▸ INSTRUCTIONS TO FOLLOW: Nothing but the lines from the one containing "[00:00:06.87 to 00:00:07.33]" through the end of the data below should appear in the answer, each exact and free of pictures.

Saved data entries:
-------------------------
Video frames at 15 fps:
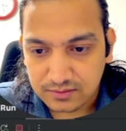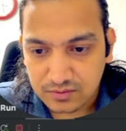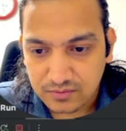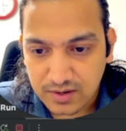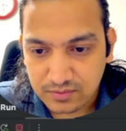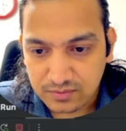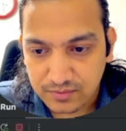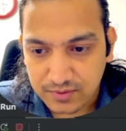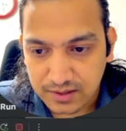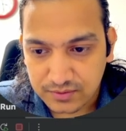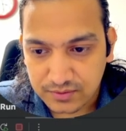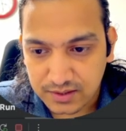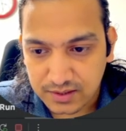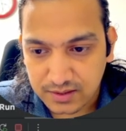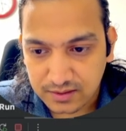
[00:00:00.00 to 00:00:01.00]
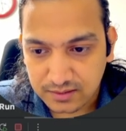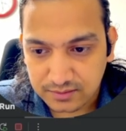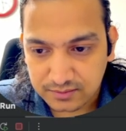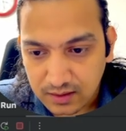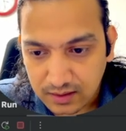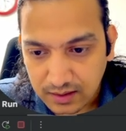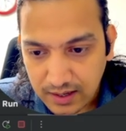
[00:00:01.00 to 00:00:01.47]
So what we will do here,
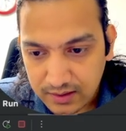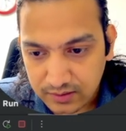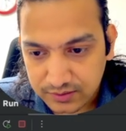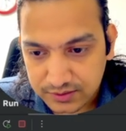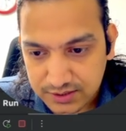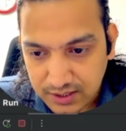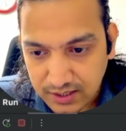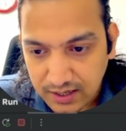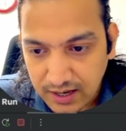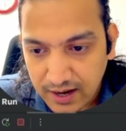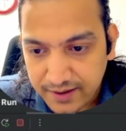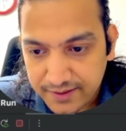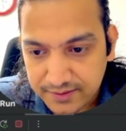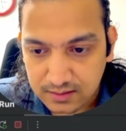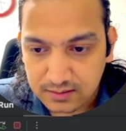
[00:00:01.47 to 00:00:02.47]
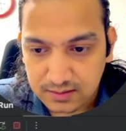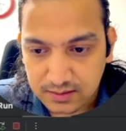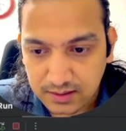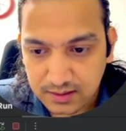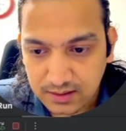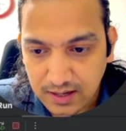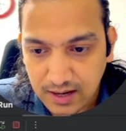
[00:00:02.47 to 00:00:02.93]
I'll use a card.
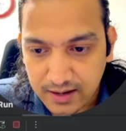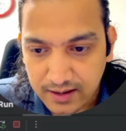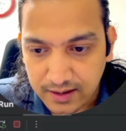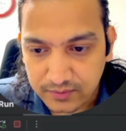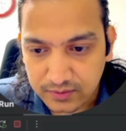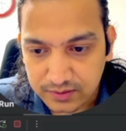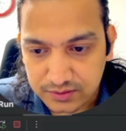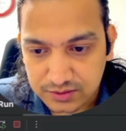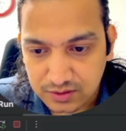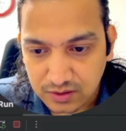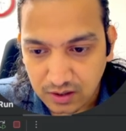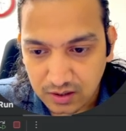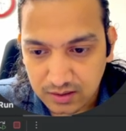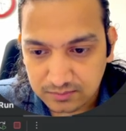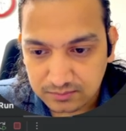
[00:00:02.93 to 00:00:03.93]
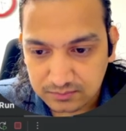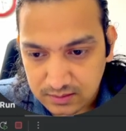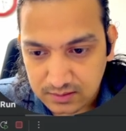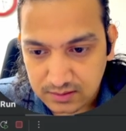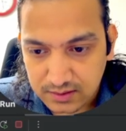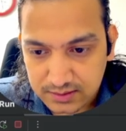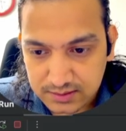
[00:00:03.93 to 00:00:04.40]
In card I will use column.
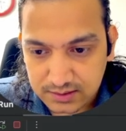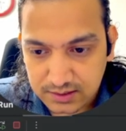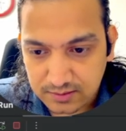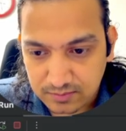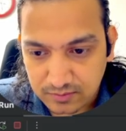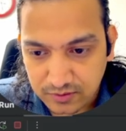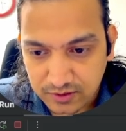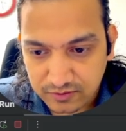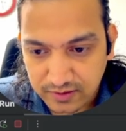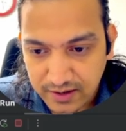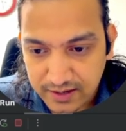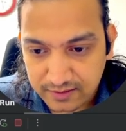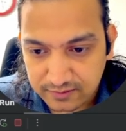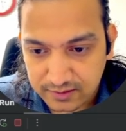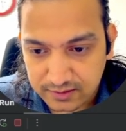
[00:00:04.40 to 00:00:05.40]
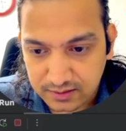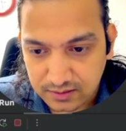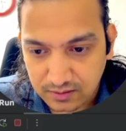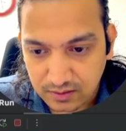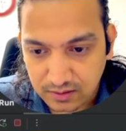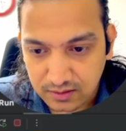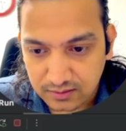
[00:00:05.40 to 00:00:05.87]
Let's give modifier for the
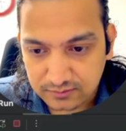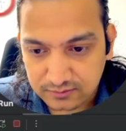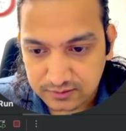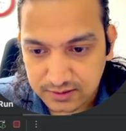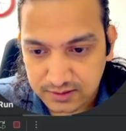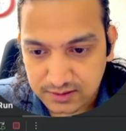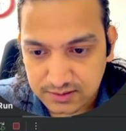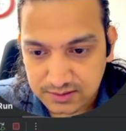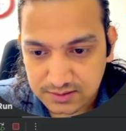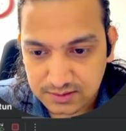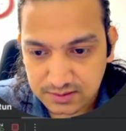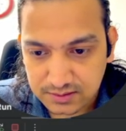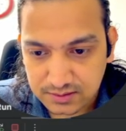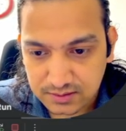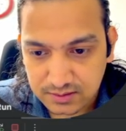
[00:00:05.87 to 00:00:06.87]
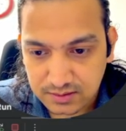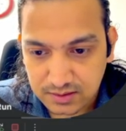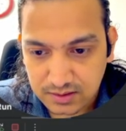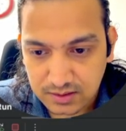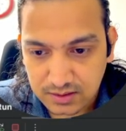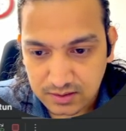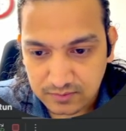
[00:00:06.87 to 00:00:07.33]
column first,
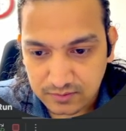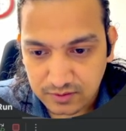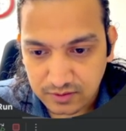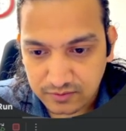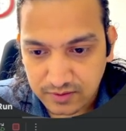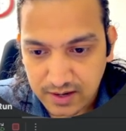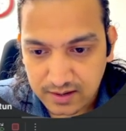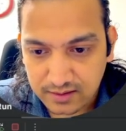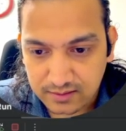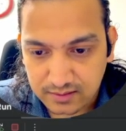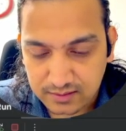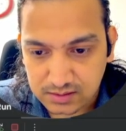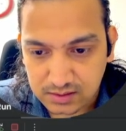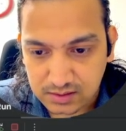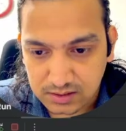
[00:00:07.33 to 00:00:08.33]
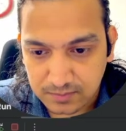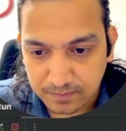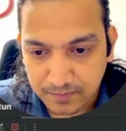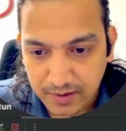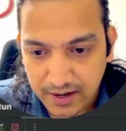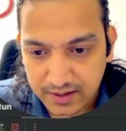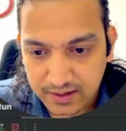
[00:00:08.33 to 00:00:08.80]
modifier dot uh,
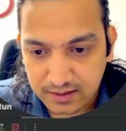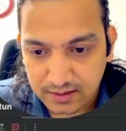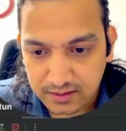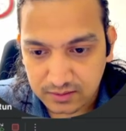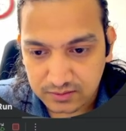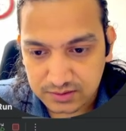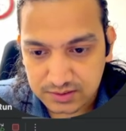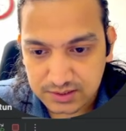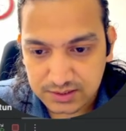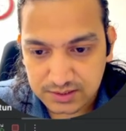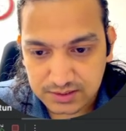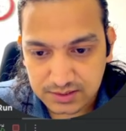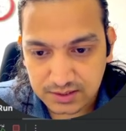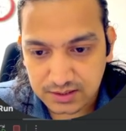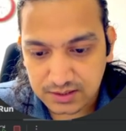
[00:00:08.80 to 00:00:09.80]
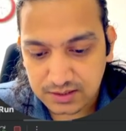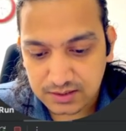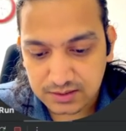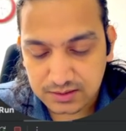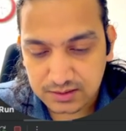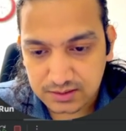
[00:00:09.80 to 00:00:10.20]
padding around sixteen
-------------------------
▸ REPLY TO THE EXERCISE:
[00:00:06.87 to 00:00:07.33]
column first,
[00:00:07.33 to 00:00:08.33]
[00:00:08.33 to 00:00:08.80]
modifier dot uh,
[00:00:08.80 to 00:00:09.80]
[00:00:09.80 to 00:00:10.20]
padding around sixteen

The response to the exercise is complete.